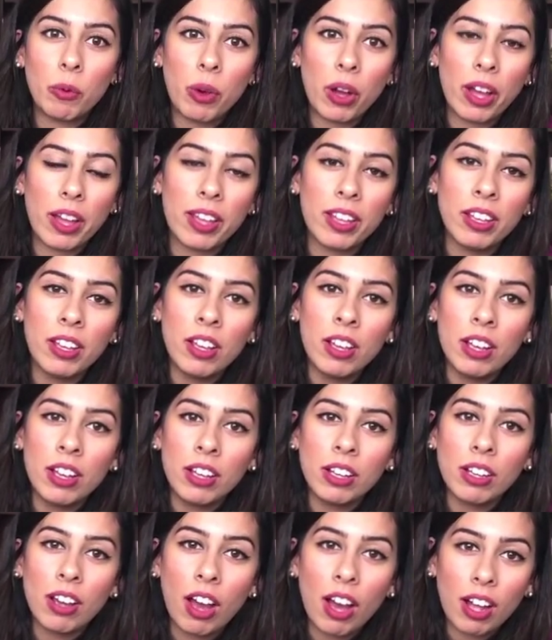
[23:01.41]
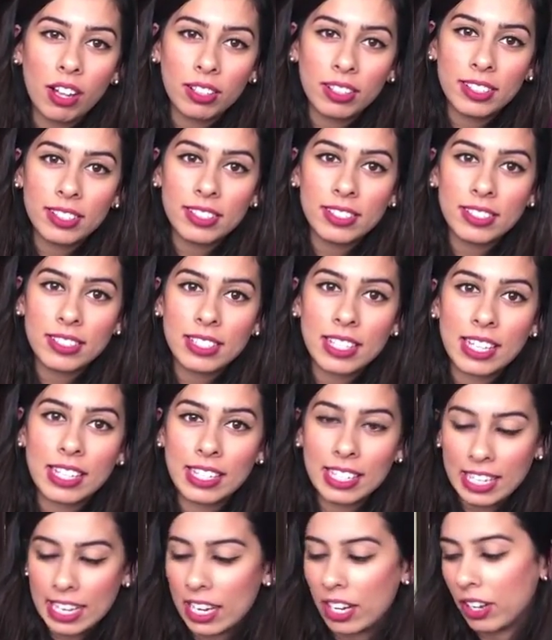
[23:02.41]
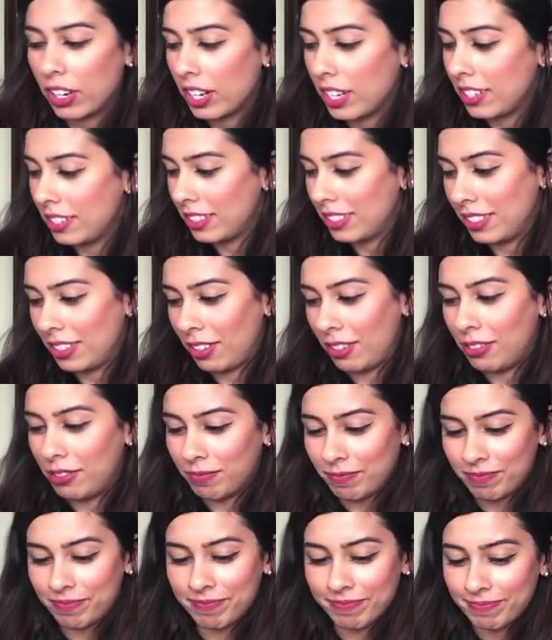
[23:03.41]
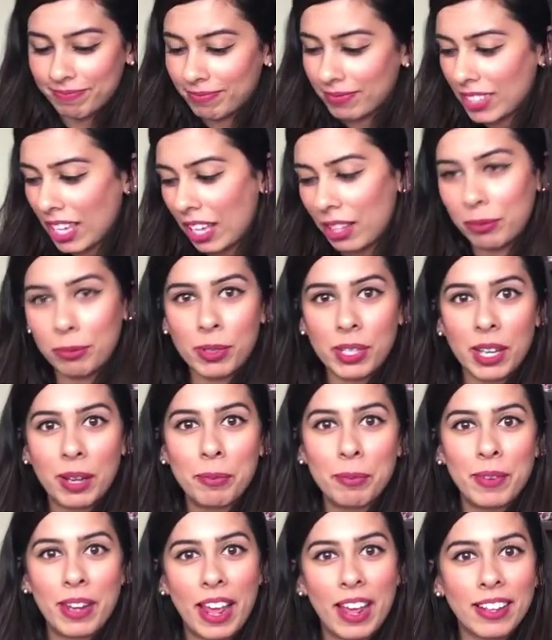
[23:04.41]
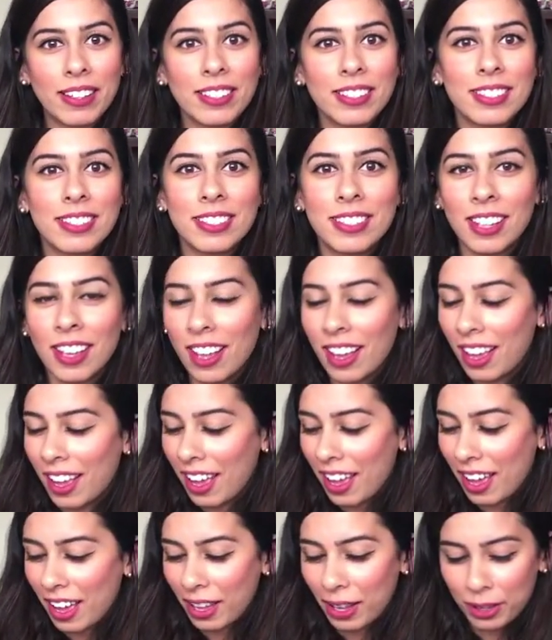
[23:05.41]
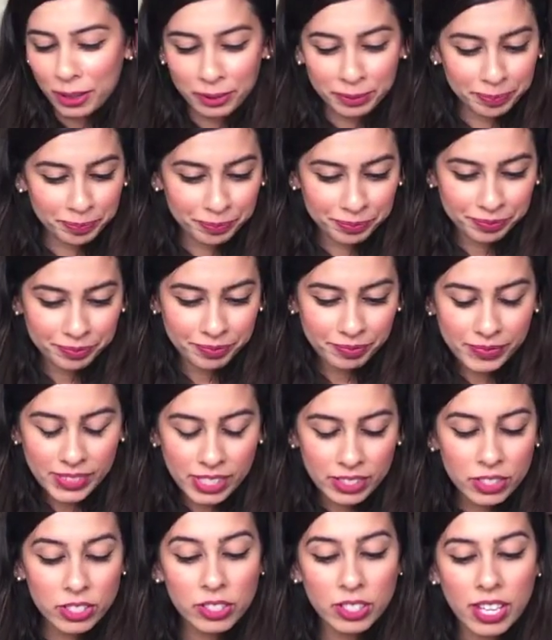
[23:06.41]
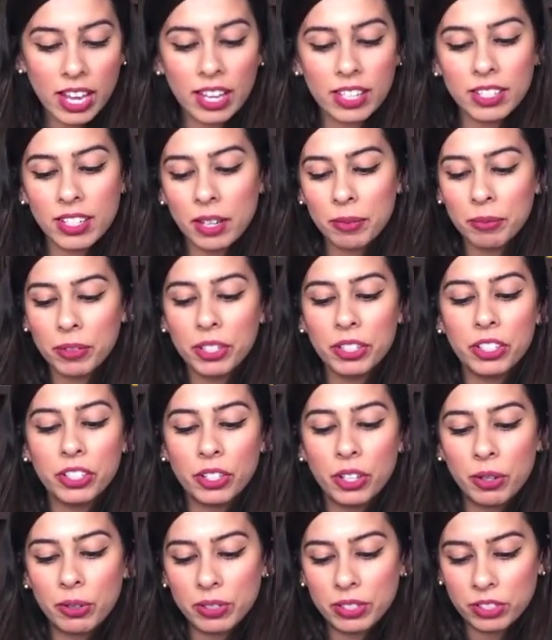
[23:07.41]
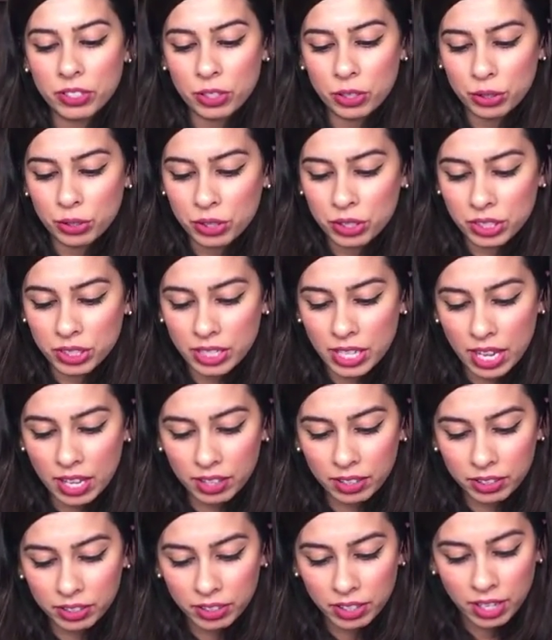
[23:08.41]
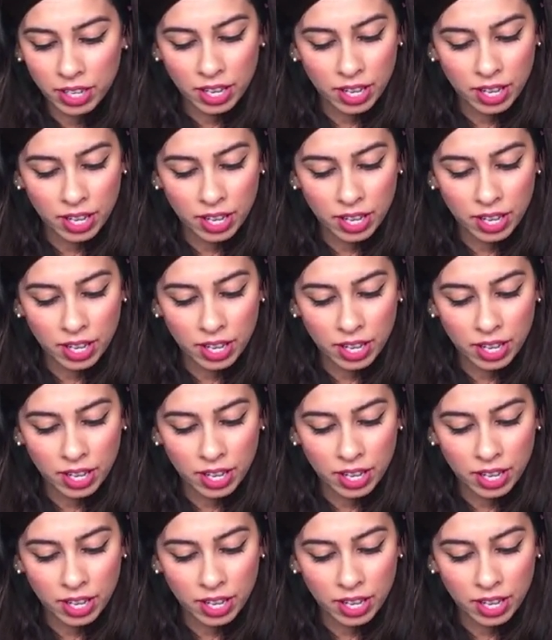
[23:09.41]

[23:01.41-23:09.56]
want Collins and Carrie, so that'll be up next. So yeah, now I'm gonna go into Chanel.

...

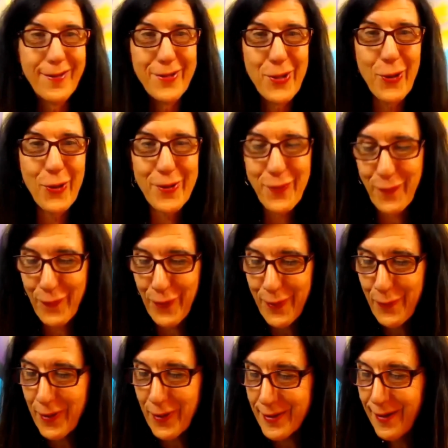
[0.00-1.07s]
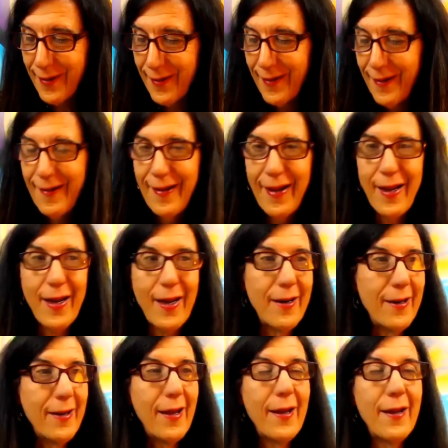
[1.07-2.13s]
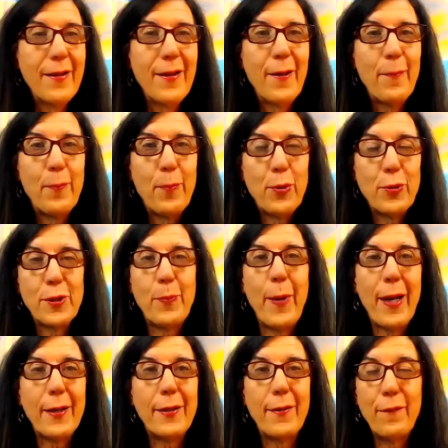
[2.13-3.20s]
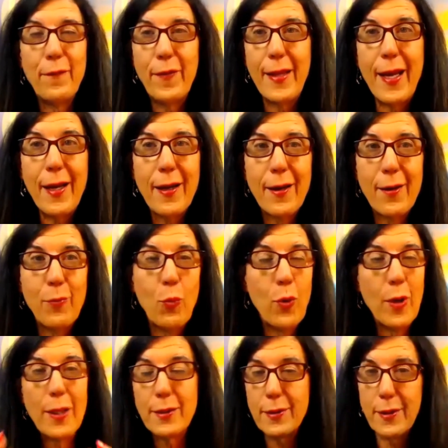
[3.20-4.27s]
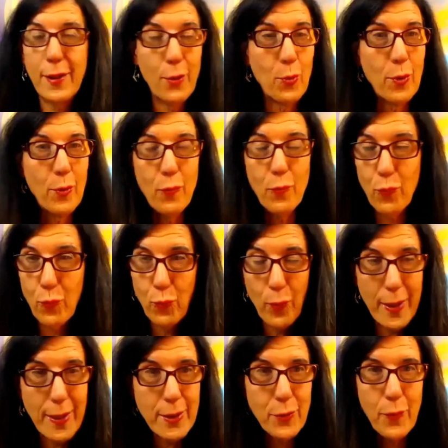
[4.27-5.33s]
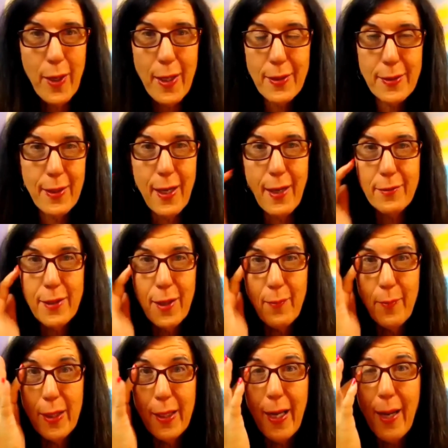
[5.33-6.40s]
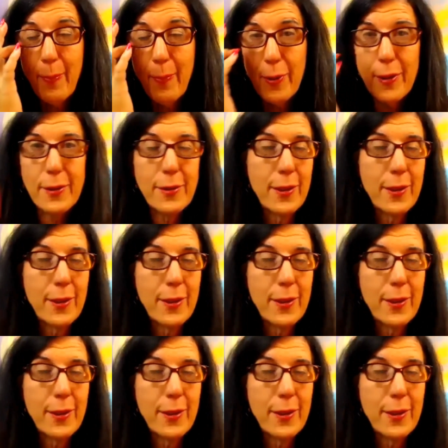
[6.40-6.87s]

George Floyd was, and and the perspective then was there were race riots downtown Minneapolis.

--

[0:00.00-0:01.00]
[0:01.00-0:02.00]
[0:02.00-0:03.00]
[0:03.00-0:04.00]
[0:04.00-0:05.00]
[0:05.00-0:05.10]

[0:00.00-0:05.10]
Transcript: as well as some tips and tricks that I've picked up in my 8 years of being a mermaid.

- [Brief]:
Look above for the line containing "[0:01.00-0:02.00]" and the line containing "Transcript: as well". Transcribe both, with the lines between them, exactly.

- [Output for this task]:
[0:01.00-0:02.00]
[0:02.00-0:03.00]
[0:03.00-0:04.00]
[0:04.00-0:05.00]
[0:05.00-0:05.10]

[0:00.00-0:05.10]
Transcript: as well as some tips and tricks that I've picked up in my 8 years of being a mermaid.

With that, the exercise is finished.